**Problem to solve**:
Which lines belong in your copy? Those from the start of the data through the line with "[00:00:02.60]", exactly as written, without any pictures.
········
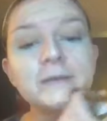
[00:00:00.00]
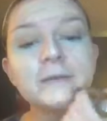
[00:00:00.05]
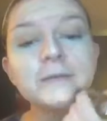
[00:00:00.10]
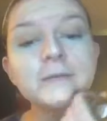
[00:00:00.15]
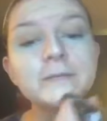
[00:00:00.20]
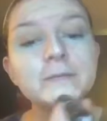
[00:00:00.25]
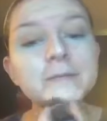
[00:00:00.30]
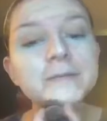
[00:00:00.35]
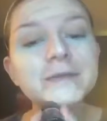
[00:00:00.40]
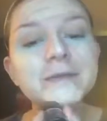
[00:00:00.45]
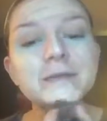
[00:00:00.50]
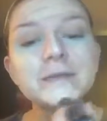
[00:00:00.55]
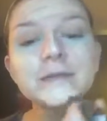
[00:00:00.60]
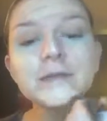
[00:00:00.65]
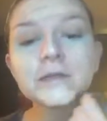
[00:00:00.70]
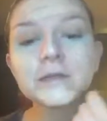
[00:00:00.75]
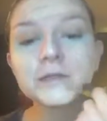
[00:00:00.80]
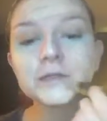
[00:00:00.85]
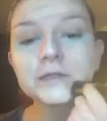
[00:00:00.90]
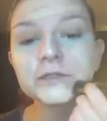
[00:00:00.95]
home
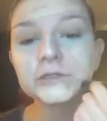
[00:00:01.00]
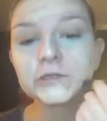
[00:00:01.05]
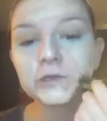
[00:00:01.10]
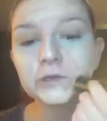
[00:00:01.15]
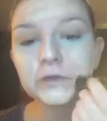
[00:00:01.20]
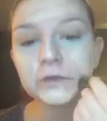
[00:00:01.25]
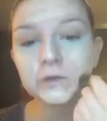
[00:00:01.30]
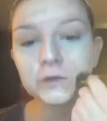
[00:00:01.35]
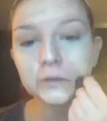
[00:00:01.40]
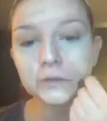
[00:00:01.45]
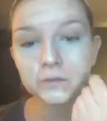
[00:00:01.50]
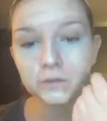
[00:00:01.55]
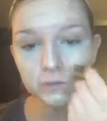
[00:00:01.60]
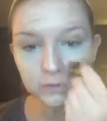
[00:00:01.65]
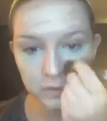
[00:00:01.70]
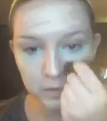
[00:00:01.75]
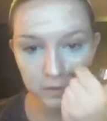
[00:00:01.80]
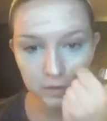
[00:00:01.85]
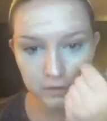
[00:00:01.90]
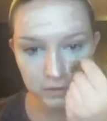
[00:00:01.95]
later, so
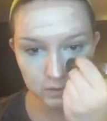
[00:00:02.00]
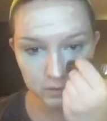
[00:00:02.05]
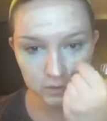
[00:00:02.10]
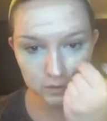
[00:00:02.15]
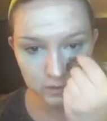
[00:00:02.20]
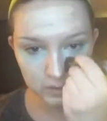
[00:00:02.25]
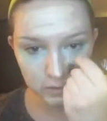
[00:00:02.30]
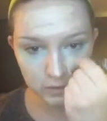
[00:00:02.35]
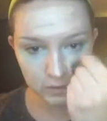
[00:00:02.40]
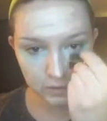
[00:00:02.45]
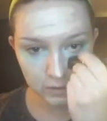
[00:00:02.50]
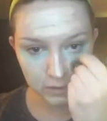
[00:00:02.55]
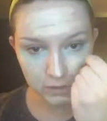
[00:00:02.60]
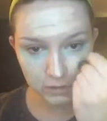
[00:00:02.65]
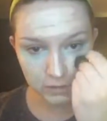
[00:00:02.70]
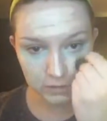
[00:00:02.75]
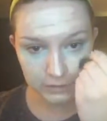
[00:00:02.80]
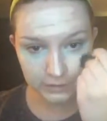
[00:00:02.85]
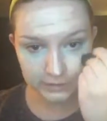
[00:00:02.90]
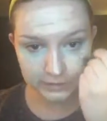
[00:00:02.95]

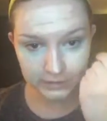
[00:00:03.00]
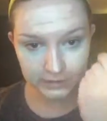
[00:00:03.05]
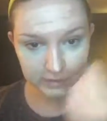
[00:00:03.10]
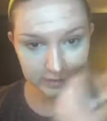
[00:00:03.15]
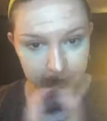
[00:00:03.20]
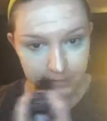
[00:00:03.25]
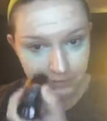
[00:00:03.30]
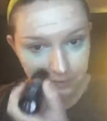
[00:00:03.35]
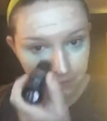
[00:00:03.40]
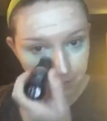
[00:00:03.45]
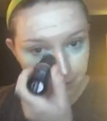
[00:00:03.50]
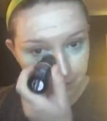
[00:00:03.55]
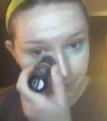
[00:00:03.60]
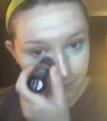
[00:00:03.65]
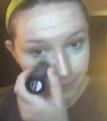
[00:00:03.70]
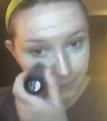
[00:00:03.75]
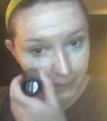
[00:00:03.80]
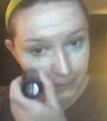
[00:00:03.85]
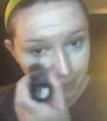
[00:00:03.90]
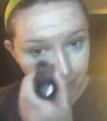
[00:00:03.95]
this is not the only
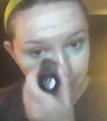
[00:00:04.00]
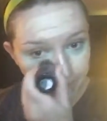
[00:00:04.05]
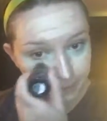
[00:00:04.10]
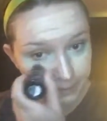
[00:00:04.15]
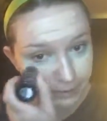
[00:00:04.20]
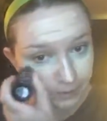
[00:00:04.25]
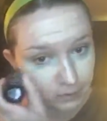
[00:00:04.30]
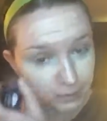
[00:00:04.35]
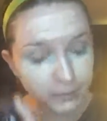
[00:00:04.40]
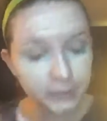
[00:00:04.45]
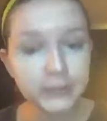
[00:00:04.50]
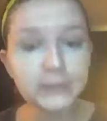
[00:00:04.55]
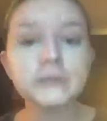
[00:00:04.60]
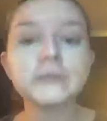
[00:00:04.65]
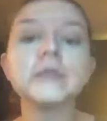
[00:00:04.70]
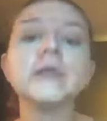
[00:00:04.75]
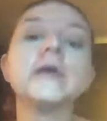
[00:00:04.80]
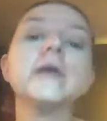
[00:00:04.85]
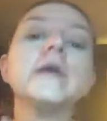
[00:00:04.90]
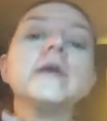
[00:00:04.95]
makeup I'm going to wear
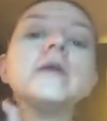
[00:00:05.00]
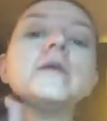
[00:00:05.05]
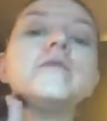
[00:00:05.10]
today.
········
**Completed task**:
[00:00:00.00]
[00:00:00.05]
[00:00:00.10]
[00:00:00.15]
[00:00:00.20]
[00:00:00.25]
[00:00:00.30]
[00:00:00.35]
[00:00:00.40]
[00:00:00.45]
[00:00:00.50]
[00:00:00.55]
[00:00:00.60]
[00:00:00.65]
[00:00:00.70]
[00:00:00.75]
[00:00:00.80]
[00:00:00.85]
[00:00:00.90]
[00:00:00.95]
home
[00:00:01.00]
[00:00:01.05]
[00:00:01.10]
[00:00:01.15]
[00:00:01.20]
[00:00:01.25]
[00:00:01.30]
[00:00:01.35]
[00:00:01.40]
[00:00:01.45]
[00:00:01.50]
[00:00:01.55]
[00:00:01.60]
[00:00:01.65]
[00:00:01.70]
[00:00:01.75]
[00:00:01.80]
[00:00:01.85]
[00:00:01.90]
[00:00:01.95]
later, so
[00:00:02.00]
[00:00:02.05]
[00:00:02.10]
[00:00:02.15]
[00:00:02.20]
[00:00:02.25]
[00:00:02.30]
[00:00:02.35]
[00:00:02.40]
[00:00:02.45]
[00:00:02.50]
[00:00:02.55]
[00:00:02.60]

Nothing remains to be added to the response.